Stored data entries
::::
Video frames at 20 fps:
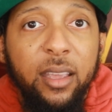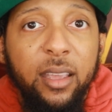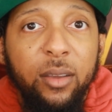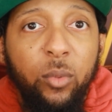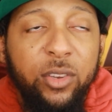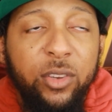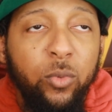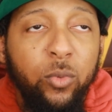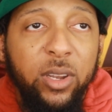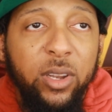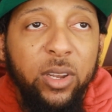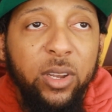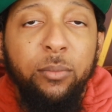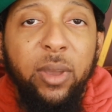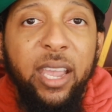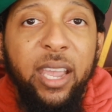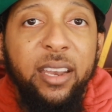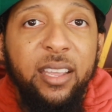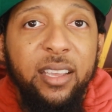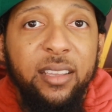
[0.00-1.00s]
which really
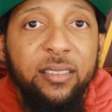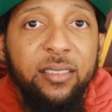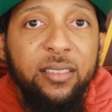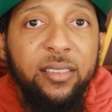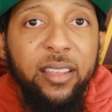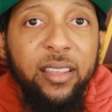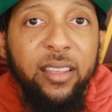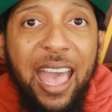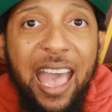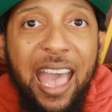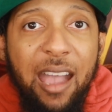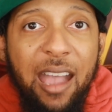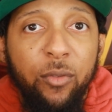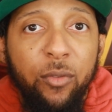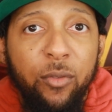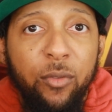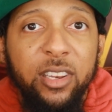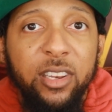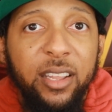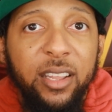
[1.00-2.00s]
made his
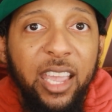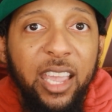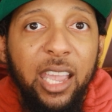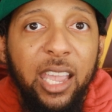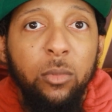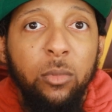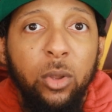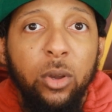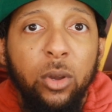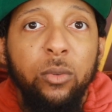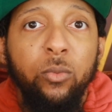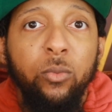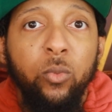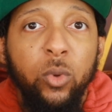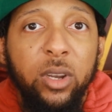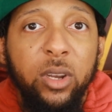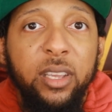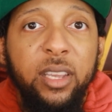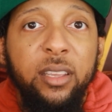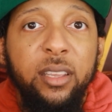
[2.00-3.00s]
average in the game look
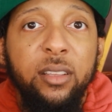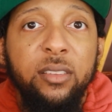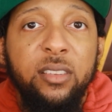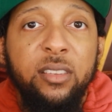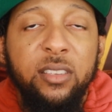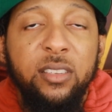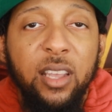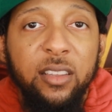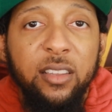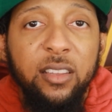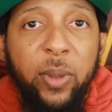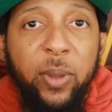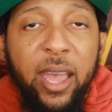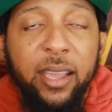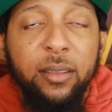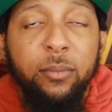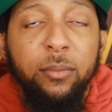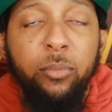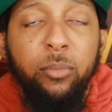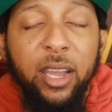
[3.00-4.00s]
really suspect.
::::
*What you should do*
An exact copy of the records above is wanted, with the pictures omitted.

*Reply to the exercise*
Video frames at 20 fps:
[0.00-1.00s]
which really
[1.00-2.00s]
made his
[2.00-3.00s]
average in the game look
[3.00-4.00s]
really suspect.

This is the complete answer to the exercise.